■ PROBLEM STATEMENT
Write out the records that appear below, verbatim and complete, but without pictures.

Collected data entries
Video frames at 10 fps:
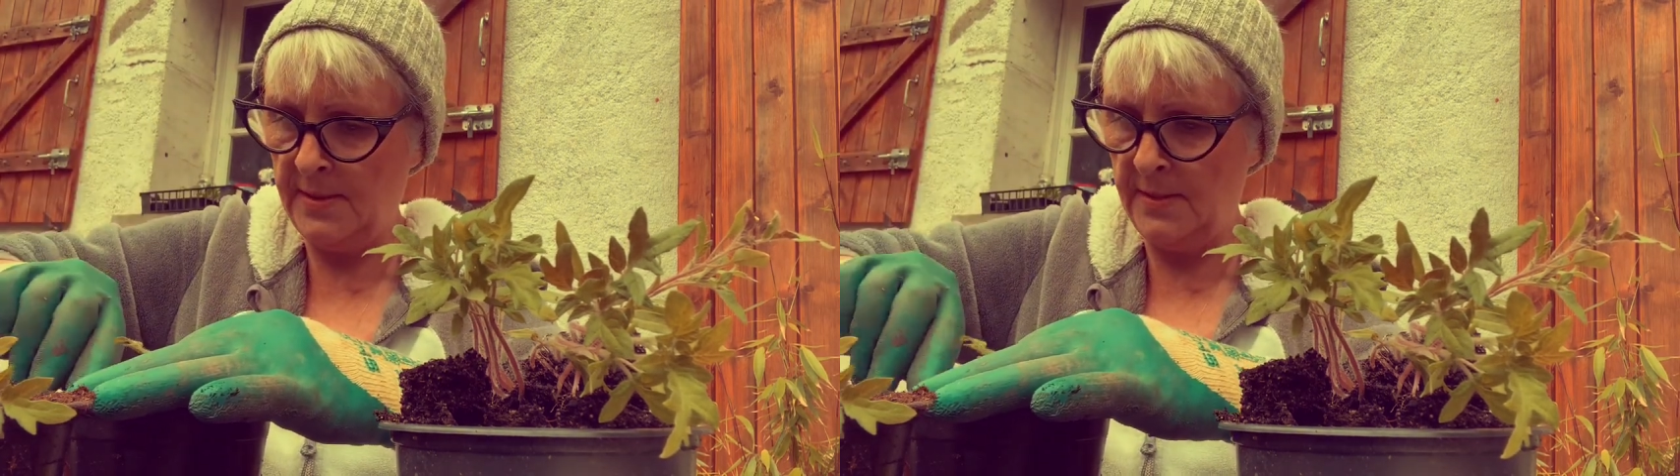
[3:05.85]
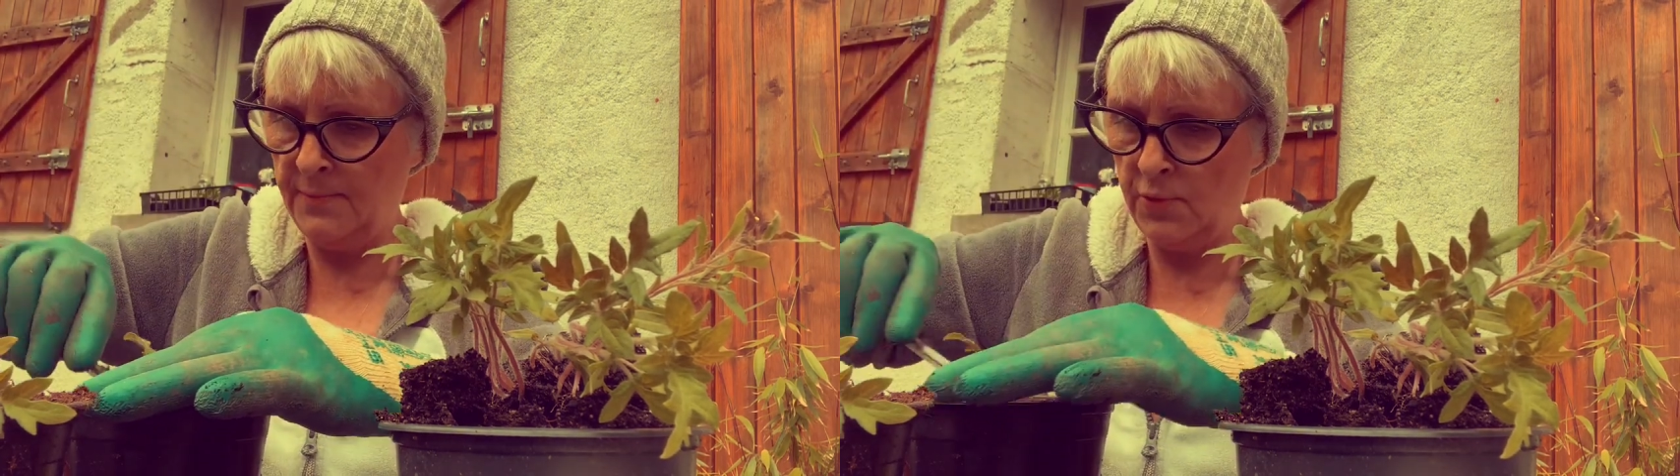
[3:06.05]

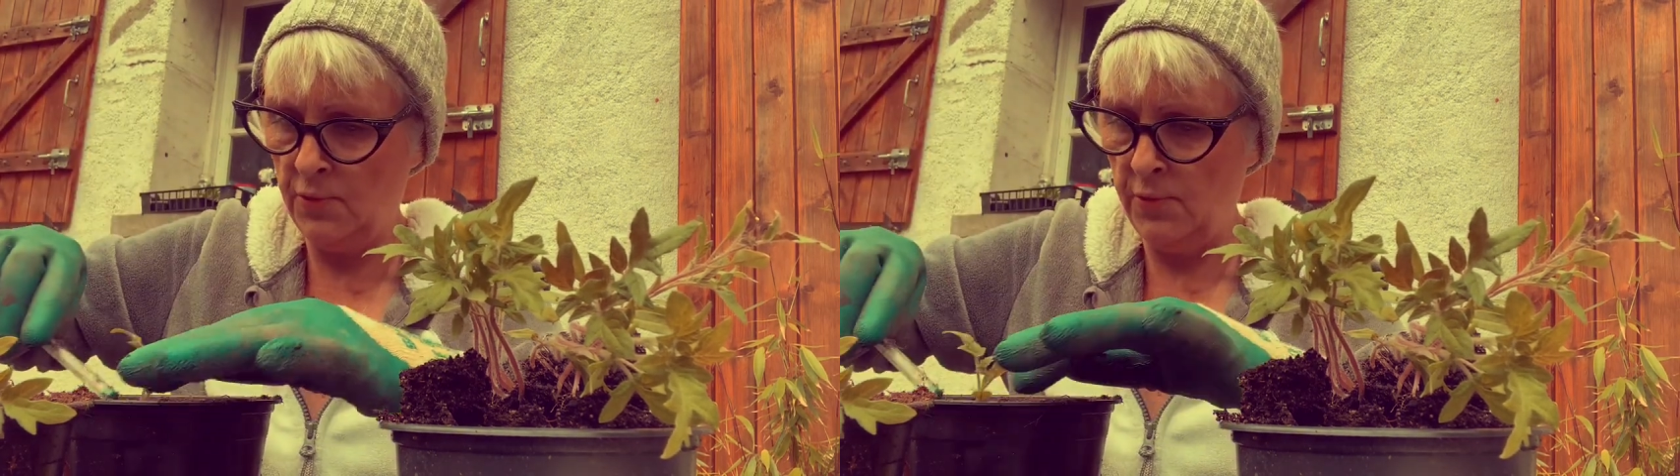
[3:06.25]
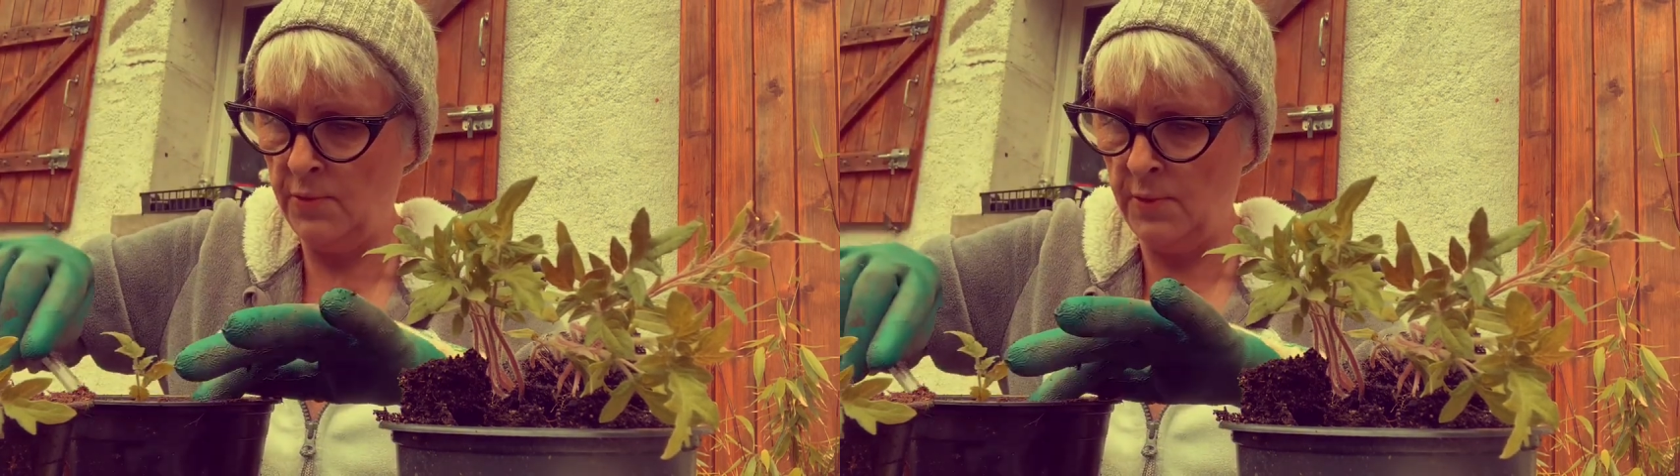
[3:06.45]

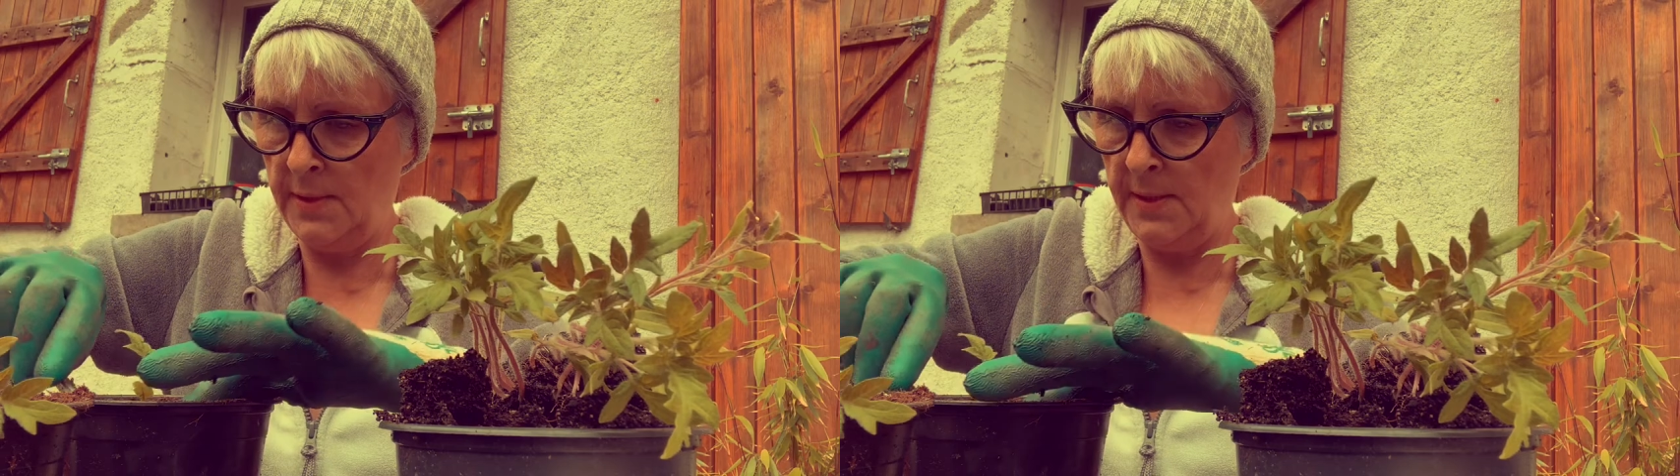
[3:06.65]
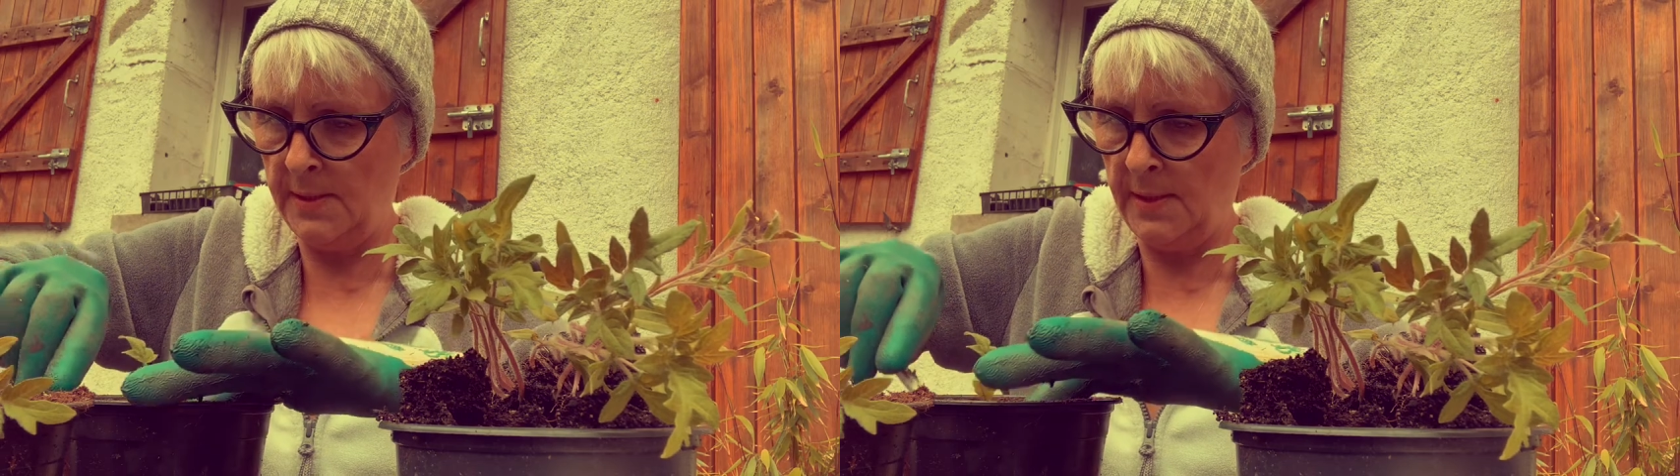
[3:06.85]

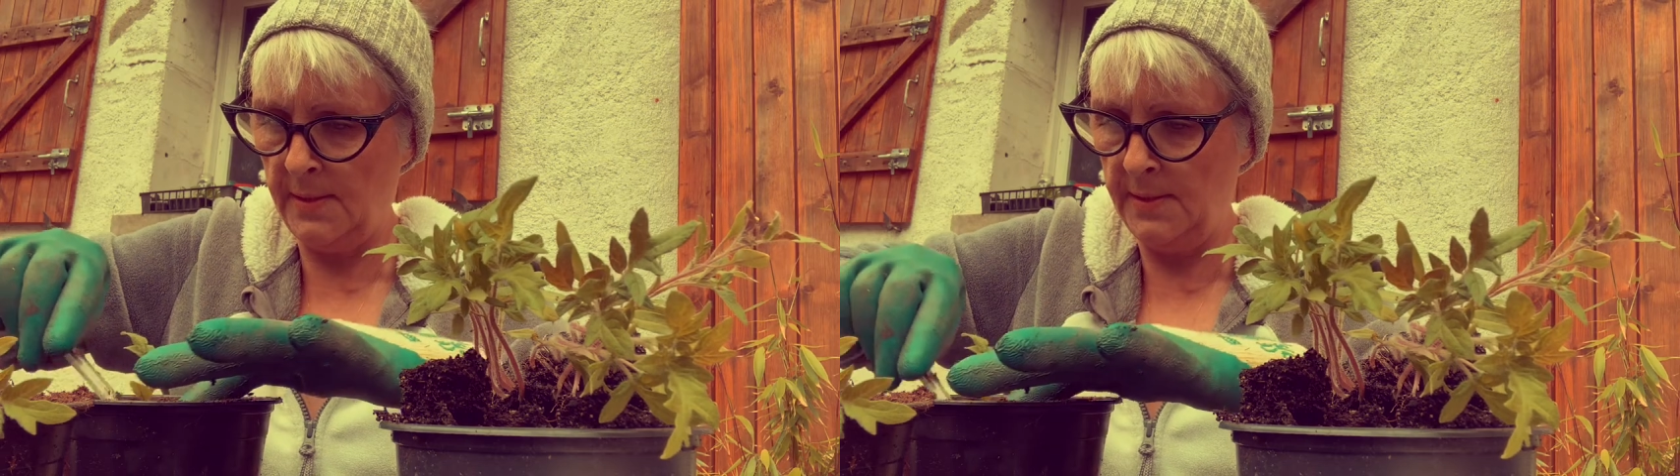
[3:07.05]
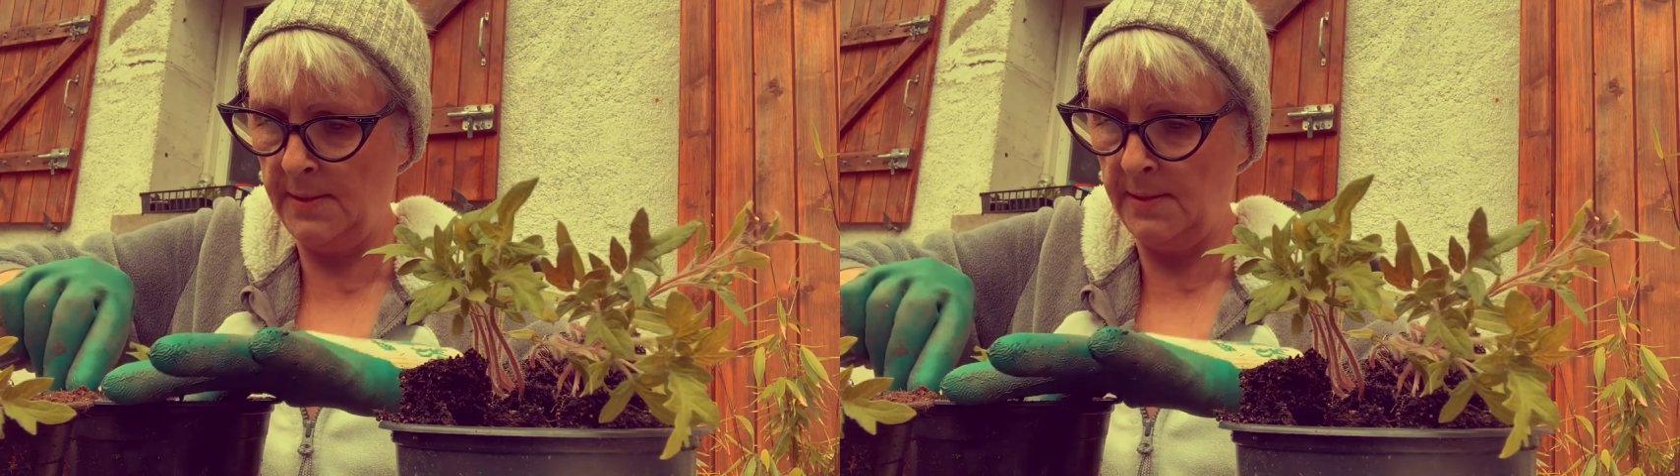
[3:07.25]
absolutely
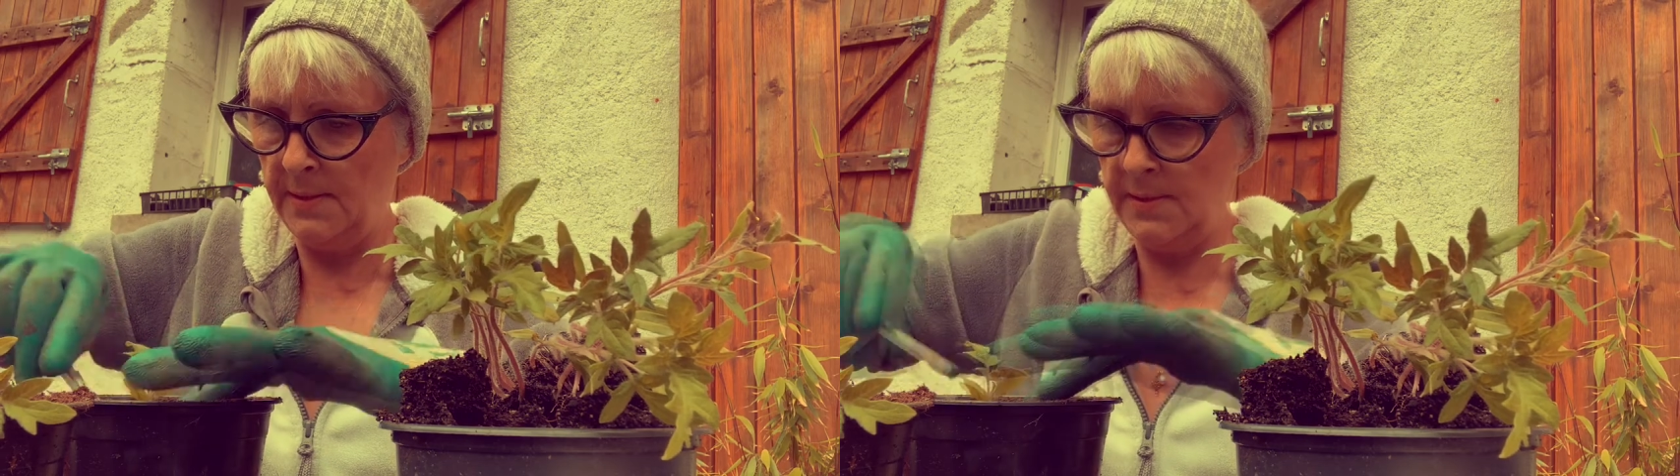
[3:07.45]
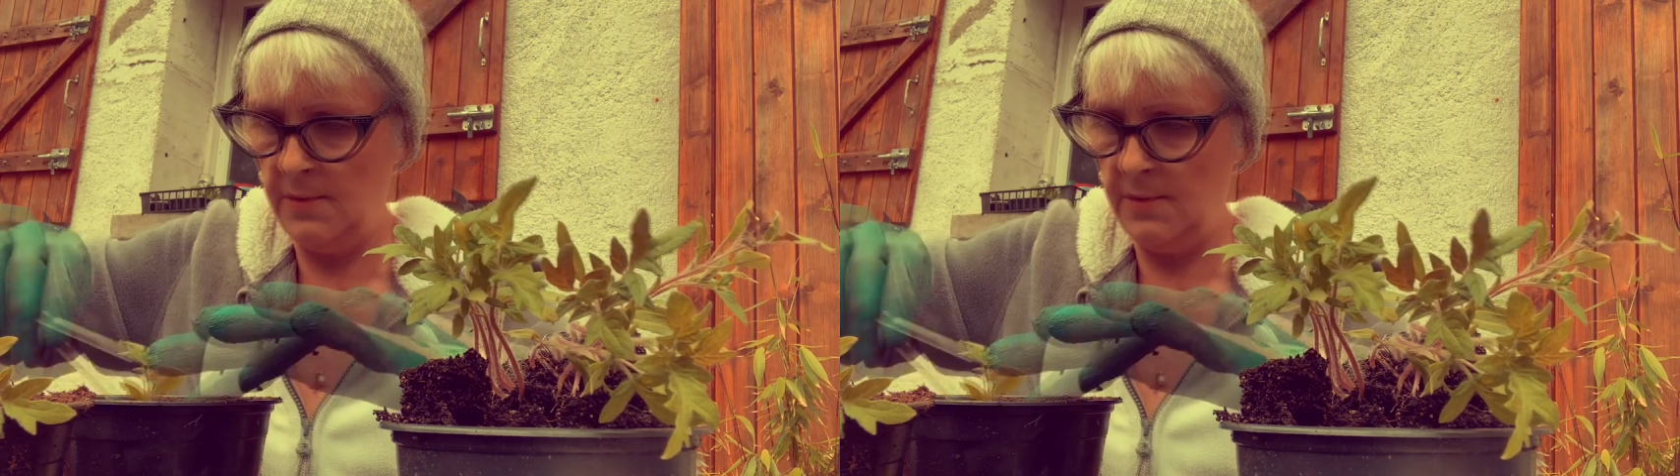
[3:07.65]
delighted to see.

■ FINAL ANSWER
Video frames at 10 fps:
[3:05.85]
[3:06.05]

[3:06.25]
[3:06.45]

[3:06.65]
[3:06.85]

[3:07.05]
[3:07.25]
absolutely
[3:07.45]
[3:07.65]
delighted to see.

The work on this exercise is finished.